#### Exercise requirements
With the images omitted, return all of the entries exactly as they stand.

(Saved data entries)
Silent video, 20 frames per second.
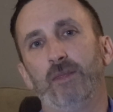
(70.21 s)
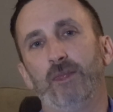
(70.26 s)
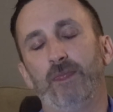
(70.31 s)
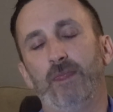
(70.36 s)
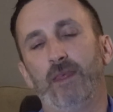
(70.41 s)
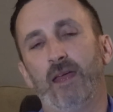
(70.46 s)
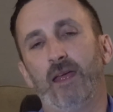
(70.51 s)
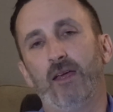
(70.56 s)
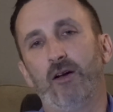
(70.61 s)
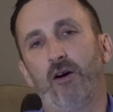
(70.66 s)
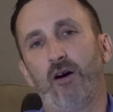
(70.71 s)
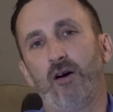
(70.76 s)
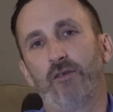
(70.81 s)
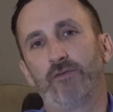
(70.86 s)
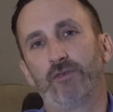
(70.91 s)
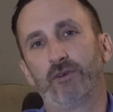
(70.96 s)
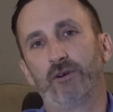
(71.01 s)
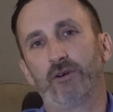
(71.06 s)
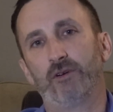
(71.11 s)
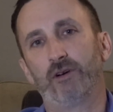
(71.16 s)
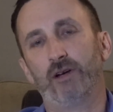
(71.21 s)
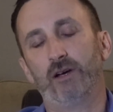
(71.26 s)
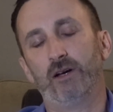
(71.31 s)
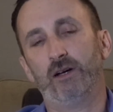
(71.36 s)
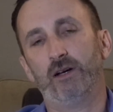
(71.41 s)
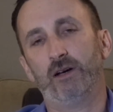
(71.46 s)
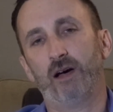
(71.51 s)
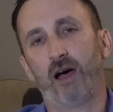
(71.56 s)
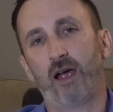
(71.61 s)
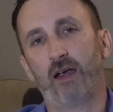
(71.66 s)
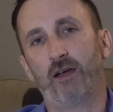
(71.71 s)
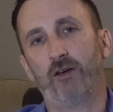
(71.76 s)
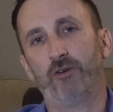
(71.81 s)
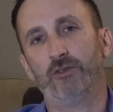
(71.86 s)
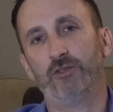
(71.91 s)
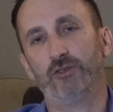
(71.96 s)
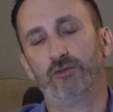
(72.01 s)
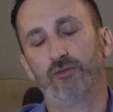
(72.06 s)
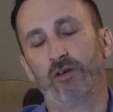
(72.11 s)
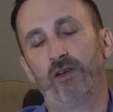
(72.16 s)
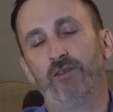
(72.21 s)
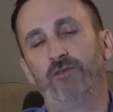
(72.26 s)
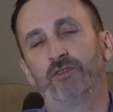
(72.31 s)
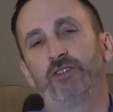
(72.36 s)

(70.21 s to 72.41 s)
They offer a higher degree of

#### Final answer
Silent video, 20 frames per second.
(70.21 s)
(70.26 s)
(70.31 s)
(70.36 s)
(70.41 s)
(70.46 s)
(70.51 s)
(70.56 s)
(70.61 s)
(70.66 s)
(70.71 s)
(70.76 s)
(70.81 s)
(70.86 s)
(70.91 s)
(70.96 s)
(71.01 s)
(71.06 s)
(71.11 s)
(71.16 s)
(71.21 s)
(71.26 s)
(71.31 s)
(71.36 s)
(71.41 s)
(71.46 s)
(71.51 s)
(71.56 s)
(71.61 s)
(71.66 s)
(71.71 s)
(71.76 s)
(71.81 s)
(71.86 s)
(71.91 s)
(71.96 s)
(72.01 s)
(72.06 s)
(72.11 s)
(72.16 s)
(72.21 s)
(72.26 s)
(72.31 s)
(72.36 s)

(70.21 s to 72.41 s)
They offer a higher degree of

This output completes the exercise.